We used the recently developed Cartilage Adaptive REorientation Degeneration (CARED) framework to simulate cartilage degeneration associated with primary and secondary OA (OA cases (1)-(3)). CARED incorporates numerical description of tissue-level cartilage degeneration mechanisms in OA, namely, collagen degradation, collagen reorientation, fixed charged density loss and tissue hydration increase following mechanical loading. We created \'virtual knock-out\' scenarios by deactivating these degenerative processes one at a time in each of the three OA cases.
In the injurious loading of intact and physiological loading of degenerated cartilage, collagen degradation drives degenerative changes through fixed charge density loss and tissue hydration rise. In contrast, the two later mechanisms were more prominent in the focal defect cartilage model.
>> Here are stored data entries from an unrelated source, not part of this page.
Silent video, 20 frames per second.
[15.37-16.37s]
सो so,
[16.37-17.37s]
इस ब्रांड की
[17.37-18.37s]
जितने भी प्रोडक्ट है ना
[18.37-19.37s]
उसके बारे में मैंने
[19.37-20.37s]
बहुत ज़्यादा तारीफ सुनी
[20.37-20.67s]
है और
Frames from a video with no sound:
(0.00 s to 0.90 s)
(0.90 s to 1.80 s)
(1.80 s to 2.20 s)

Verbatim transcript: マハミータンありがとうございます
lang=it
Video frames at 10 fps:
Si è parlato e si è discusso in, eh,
The virtual knock-out models reveal that injurious loading to intact cartilage and physiological loading to degenerated cartilage induce initial degenerative changes in the collagen network, whereas, in the presence of a focal cartilage defect, mechanical loading initially causes proteoglycans (PG) depletion, before changes in the collagen fibril network occur.
摘要:
目的:目前的实验方法无法阐明骨关节炎(OA)变性过程中适应不良变化对主要软骨成分的影响。在硅方法中,然而,允许创建“虚拟敲除”案例,以特定于成分的方式阐明这些影响。我们使用这种方法来研究与以下OA病因相关的不同机械负荷下软骨退化的主要机制:(i)退化软骨的生理负荷,(ii)健康完整软骨的损伤负荷和(iii)具有局灶性缺损的软骨的生理负荷。
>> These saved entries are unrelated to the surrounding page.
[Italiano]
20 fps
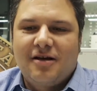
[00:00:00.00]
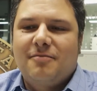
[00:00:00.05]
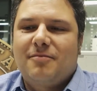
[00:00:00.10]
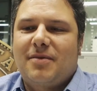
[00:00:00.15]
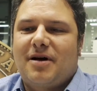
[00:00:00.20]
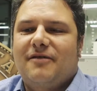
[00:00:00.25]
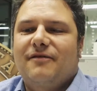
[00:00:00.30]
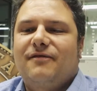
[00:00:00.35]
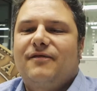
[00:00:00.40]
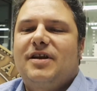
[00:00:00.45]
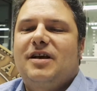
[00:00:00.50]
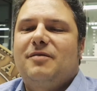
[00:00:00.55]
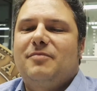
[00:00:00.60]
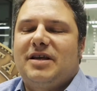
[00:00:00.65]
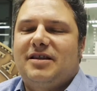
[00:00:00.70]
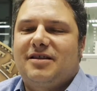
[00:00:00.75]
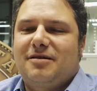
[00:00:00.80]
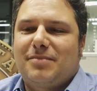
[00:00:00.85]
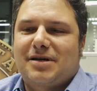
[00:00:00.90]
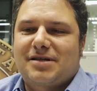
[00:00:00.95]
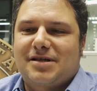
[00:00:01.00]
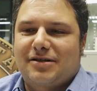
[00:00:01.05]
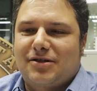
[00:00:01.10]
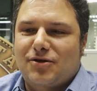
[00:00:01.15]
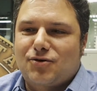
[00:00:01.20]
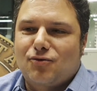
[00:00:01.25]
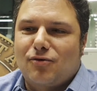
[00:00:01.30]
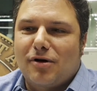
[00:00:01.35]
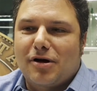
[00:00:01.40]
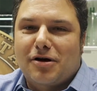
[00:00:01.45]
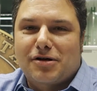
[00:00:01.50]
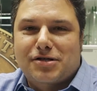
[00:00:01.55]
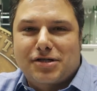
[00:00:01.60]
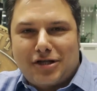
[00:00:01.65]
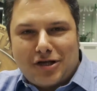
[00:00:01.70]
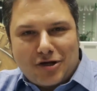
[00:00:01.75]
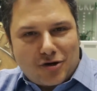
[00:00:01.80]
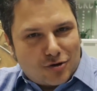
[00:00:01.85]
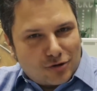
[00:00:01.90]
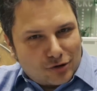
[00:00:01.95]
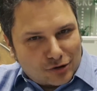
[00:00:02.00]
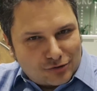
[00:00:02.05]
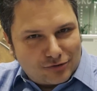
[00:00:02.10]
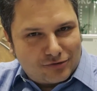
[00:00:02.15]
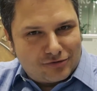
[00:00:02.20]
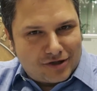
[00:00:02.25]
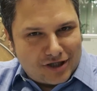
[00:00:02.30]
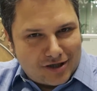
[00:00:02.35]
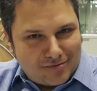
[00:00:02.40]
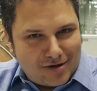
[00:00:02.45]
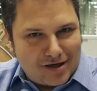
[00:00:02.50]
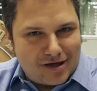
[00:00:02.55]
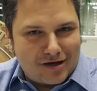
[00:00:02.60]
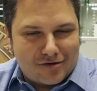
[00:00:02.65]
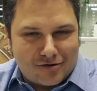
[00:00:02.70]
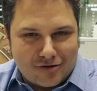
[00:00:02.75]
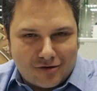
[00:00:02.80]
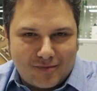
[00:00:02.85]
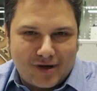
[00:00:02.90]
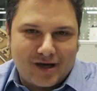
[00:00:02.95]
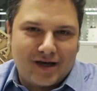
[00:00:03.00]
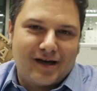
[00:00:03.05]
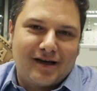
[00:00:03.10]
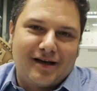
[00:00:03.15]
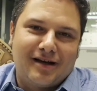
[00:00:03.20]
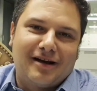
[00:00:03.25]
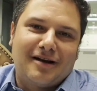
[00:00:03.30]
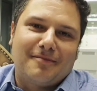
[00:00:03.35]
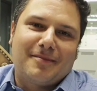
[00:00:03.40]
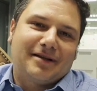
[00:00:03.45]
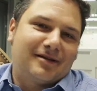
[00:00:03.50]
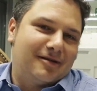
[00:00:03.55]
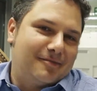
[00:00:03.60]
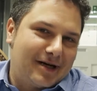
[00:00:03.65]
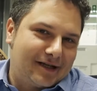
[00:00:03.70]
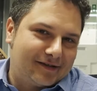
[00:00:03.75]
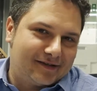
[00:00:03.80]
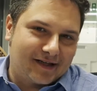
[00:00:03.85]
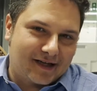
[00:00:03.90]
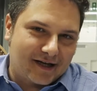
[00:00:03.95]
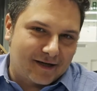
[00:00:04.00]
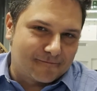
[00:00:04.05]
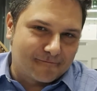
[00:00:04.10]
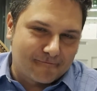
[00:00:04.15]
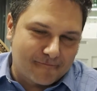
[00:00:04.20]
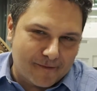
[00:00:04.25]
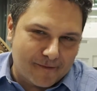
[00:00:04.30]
ma finalmente basata su qualcosa di incorruttibile come la matematica.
方法:我们使用最近开发的软骨自适应复位退变(CARED)框架来模拟与原发性和继发性OA相关的软骨退变(OA病例(i)-(iii))。CARED结合了OA中组织水平软骨退变机制的数值描述,即,胶原蛋白降解,胶原蛋白重新定向,固定电荷密度损失和组织水化增加后的机械负荷。我们通过在三个OA案例中的每个案例中一次一个地停用这些退化过程来创建“虚拟敲除”场景。
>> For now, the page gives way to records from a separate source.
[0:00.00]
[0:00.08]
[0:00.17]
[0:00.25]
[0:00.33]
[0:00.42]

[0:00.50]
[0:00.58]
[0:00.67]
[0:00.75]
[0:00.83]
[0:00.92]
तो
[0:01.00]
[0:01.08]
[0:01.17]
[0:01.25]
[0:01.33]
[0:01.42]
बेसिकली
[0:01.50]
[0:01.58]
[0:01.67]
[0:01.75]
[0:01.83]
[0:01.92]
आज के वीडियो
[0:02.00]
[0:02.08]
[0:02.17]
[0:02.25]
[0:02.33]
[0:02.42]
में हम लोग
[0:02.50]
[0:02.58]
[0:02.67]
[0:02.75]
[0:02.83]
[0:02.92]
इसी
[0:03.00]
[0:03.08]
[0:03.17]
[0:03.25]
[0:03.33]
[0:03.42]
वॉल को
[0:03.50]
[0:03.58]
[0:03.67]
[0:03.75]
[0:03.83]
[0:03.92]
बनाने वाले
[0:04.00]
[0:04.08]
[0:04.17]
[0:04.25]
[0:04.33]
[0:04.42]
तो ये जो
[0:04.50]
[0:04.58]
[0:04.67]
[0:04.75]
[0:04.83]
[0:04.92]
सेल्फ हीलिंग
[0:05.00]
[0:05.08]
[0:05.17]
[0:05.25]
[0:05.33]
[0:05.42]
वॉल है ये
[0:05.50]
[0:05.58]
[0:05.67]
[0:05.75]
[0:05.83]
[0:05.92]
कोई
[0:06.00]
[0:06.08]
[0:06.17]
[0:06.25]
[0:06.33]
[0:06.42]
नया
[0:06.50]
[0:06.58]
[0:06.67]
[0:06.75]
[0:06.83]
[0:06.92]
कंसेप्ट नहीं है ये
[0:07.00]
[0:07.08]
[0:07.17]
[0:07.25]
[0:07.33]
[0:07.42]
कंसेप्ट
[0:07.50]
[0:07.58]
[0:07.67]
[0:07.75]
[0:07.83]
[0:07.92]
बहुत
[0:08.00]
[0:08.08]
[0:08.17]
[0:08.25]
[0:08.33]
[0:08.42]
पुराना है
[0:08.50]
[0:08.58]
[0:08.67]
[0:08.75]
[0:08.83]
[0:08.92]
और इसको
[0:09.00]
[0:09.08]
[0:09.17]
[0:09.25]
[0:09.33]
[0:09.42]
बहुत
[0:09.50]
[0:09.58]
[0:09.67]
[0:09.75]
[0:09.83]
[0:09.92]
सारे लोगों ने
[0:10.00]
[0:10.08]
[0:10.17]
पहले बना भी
结果:在退化软骨的完整和生理负荷的有害负荷中,胶原蛋白降解通过固定电荷密度损失和组织水化上升驱动退行性变化。相比之下,后两种机制在局灶性缺损软骨模型中更为突出。
结论:虚拟敲除模型显示,完整软骨的损伤负荷和退化软骨的生理负荷可引起胶原网络的初始退行性变化,然而,在存在局灶性软骨缺损的情况下,机械加载最初会导致PG耗尽,在胶原蛋白原纤维网络发生变化之前。
方法:我们使用最近开发的软骨自适应复位退变(CARED)框架来模拟与原发性和继发性OA相关的软骨退变(OA病例(i)-(iii))。CARED结合了OA中组织水平软骨退变机制的数值描述,即,胶原蛋白降解,胶原蛋白重新定向,固定电荷密度损失和组织水化增加后的机械负荷。我们通过在三个OA案例中的每个案例中一次一个地停用这些退化过程来创建“虚拟敲除”场景。
结果:在退化软骨的完整和生理负荷的有害负荷中,胶原蛋白降解通过固定电荷密度损失和组织水化上升驱动退行性变化。相比之下,后两种机制在局灶性缺损软骨模型中更为突出。
结论:虚拟敲除模型显示,完整软骨的损伤负荷和退化软骨的生理负荷可引起胶原网络的初始退行性变化,然而,在存在局灶性软骨缺损的情况下,机械加载最初会导致PG耗尽,在胶原蛋白原纤维网络发生变化之前。